The most impressive thing about Thursday night's Good Ideas for Cities event at the Contemporary Art Museum was how many people came to hear some good ideas for how to make St. Louis better.
They filled all the chairs. They lined a mezzanine railing. They sat on the floor. The peered in from the galleries. They hung out in the lobby. In all, organizers said, 846 people showed up (though, given the turnout, it's hard to figure how they came to such a precise number). From hip artists to young professionals to Mayor Francis Slay in a pinstripe suit.
What this throng heard was two hours of ideas of how to wrestle with some of St. Louis' most intractable issues, in a practical, affordable manner. The event was put on by Good, an L.A.-based magazine and website "for people who give a damn." A few years ago, they held an event in L.A. pitting "The city's best designers vs. The city's biggest problems," and they've been barnstorming the country since, holding similar events in smaller cities.
Last night, Good came to St. Louis.
The event enlisted seven teams of young "creatives" -- designers, architects, planners, activists -- and asked various heavy-hitters about town to issue them each a challenge that the city faces. The teams then come up with an idea to address the challenge, something realistic and achievable. A way to get things moving, not a cure-all.
Here's how it went.
The challenge: How do we boost ridership on MetroLink and use it to spur neighborhood development?
The idea: Turn over half a MetroLink car to each of St. Louis City's 79 neighborhoods for a week or two, and turn the cars into rolling advertisements for the neighborhood, with art and history and retail and food that reflects the neighborhood's identity.
The challenge: How do we turn borders that divide disparate neighborhoods into bridges that unite them?
The idea: Kiosks on key streets, like Delmar Blvd., that house neighborhood information, history and art, and serve as gathering places for events where people from different walks of life can easily interact.
The challenge: How do we energize young adults about St. Louis, and get them to stay here and engage in the city?
The idea: By literally energizing them, installing beacons of light that glow brighter when more people are nearby. And link these beacons to a website that would reflect, in real-time, the levels of activity at different spots around the city.
The challenge: How do we increase the supply of locally-grown healthy food in our neighborhoods?
The idea: Use all that vacant land.

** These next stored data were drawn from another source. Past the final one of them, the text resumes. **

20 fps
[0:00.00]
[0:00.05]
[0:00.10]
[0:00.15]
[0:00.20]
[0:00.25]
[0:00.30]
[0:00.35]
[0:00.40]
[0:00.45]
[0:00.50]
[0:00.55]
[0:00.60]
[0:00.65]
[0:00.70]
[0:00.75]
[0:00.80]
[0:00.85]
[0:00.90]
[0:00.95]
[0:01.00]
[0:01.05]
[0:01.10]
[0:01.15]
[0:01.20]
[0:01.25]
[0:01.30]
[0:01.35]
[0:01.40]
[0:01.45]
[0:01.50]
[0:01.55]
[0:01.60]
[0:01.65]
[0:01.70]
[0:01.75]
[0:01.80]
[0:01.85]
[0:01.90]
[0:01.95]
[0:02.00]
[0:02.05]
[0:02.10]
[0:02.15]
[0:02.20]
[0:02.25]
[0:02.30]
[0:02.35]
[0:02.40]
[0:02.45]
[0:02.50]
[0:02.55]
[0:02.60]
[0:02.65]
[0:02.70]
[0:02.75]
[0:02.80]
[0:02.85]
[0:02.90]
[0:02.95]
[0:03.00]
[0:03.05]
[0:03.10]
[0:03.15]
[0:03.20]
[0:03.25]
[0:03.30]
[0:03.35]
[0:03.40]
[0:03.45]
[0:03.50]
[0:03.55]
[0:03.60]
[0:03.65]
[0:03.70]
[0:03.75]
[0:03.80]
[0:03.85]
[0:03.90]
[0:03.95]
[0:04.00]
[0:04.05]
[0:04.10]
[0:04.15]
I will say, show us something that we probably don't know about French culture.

There are 7,000 empty parcels of land in St. Louis. Turn some into community gardens, pay neighborhood residents (with food) to work the gardens, and sell it in neighborhood corner stores.

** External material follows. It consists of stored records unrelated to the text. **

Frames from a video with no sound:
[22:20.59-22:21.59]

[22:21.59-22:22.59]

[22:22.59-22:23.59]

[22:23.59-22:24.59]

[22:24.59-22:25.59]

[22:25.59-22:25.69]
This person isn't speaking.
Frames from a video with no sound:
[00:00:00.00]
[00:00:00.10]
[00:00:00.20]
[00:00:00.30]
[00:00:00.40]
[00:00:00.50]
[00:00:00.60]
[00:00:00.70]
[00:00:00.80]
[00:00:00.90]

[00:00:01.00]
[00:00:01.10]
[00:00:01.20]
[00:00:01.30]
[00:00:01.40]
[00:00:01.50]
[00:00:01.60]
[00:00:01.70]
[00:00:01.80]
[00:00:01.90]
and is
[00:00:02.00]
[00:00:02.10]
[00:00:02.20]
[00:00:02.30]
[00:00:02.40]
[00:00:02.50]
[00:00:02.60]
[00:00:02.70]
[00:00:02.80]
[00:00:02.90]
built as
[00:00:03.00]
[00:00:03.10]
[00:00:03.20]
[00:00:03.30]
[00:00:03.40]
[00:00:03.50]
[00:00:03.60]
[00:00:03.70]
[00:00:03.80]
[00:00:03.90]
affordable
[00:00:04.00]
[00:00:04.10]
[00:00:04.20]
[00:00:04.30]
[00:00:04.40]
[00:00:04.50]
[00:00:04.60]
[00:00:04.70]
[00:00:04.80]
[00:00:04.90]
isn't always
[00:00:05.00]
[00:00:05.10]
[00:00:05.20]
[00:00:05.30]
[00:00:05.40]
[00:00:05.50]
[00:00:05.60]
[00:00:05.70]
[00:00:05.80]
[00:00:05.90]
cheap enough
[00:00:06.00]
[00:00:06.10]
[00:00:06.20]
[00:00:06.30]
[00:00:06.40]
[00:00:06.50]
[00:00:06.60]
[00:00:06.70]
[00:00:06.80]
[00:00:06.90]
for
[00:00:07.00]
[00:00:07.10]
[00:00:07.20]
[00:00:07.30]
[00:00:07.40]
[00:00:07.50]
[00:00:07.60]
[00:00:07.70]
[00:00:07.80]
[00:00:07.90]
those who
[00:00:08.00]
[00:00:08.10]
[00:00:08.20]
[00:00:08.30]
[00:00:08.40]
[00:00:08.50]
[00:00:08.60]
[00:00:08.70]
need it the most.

The challenge: How do we motivate more high school students to stay in school and graduate?
The idea: Have each high school adopt a nearby vacant building and enlist students in rehabbing it, as vocational training. When the building's done, it can become an experiential community classroom.

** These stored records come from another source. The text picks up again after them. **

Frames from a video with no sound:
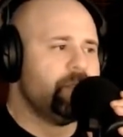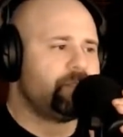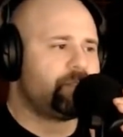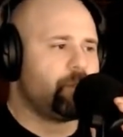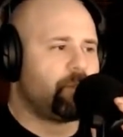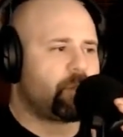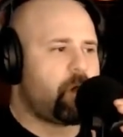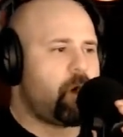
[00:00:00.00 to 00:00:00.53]

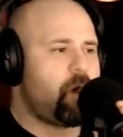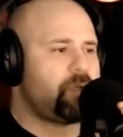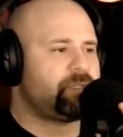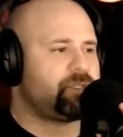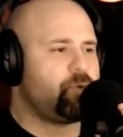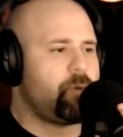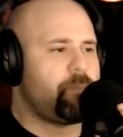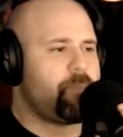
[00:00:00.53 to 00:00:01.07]
So the
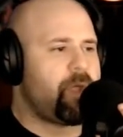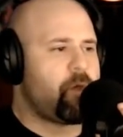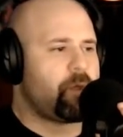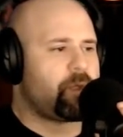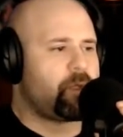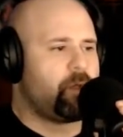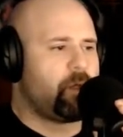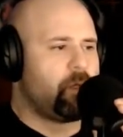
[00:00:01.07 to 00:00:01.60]
cost to
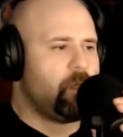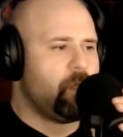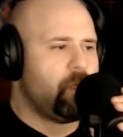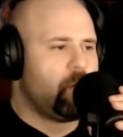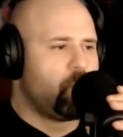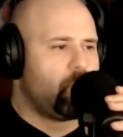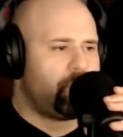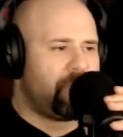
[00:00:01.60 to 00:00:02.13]
America
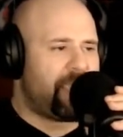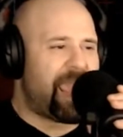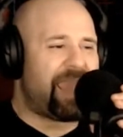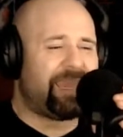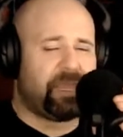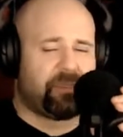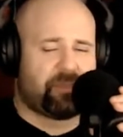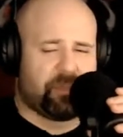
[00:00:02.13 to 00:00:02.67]
would be
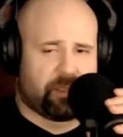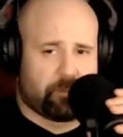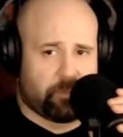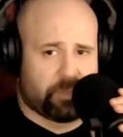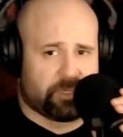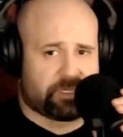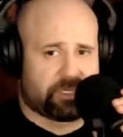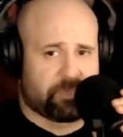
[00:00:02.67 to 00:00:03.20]
anything
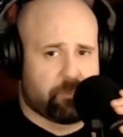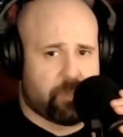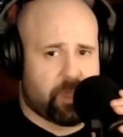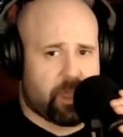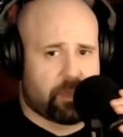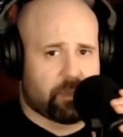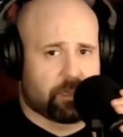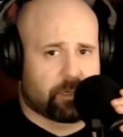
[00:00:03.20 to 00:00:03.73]
but
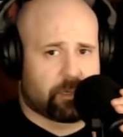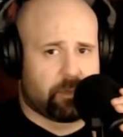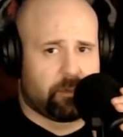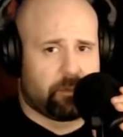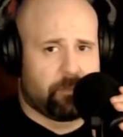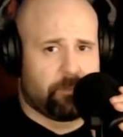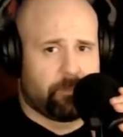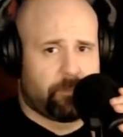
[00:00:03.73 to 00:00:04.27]
symbolic.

The challenge: How do we unite the region's many fragmented local governments?
The idea: A campaign - called "Better Together" - that would enlist community support for regional cooperation and gather pledges from residents and officials to collaborate more effectively. If that fails, declare war on Chicago.
The challenge: How do we preserve our park systems amid sharp budget cuts?
The idea: Regionalize them, rather than having a half-dozen different park systems around the area. Connect them better, installing modest improvements to give a stronger sense of place. And communicate their importance and role in the community.
So those were the ideas. Some were clever. Some a bit off the wall. Some have been tried before, in various ways. Some are completely original. Now the groups will spend six months working on implementation strategies, before another event at St. Louis Design Week in September to discuss next steps and, who knows, maybe even funding.
Obviously, a night throwing ideas against an art museum wall won't solve the deep problems that face St. Louis. And these ideas may not be for (or from) everyone. It's worth noting, in a city that's half African-American, that the crowd and creative teams were overwhelmingly white. Several plans leaned heavily on technology that many city residents still lack. And there was little talk of funding or bureaucracy or legal hurdles that often stand between a good idea and reality.
But the point of Thursday night's event was not to dwell on the negative. It was to get people talking about how to make St. Louis a better place, in the hopes that action will follow. If nothing else, it was clear that a lot of people -- at least 846, apparently -- want to have that conversation.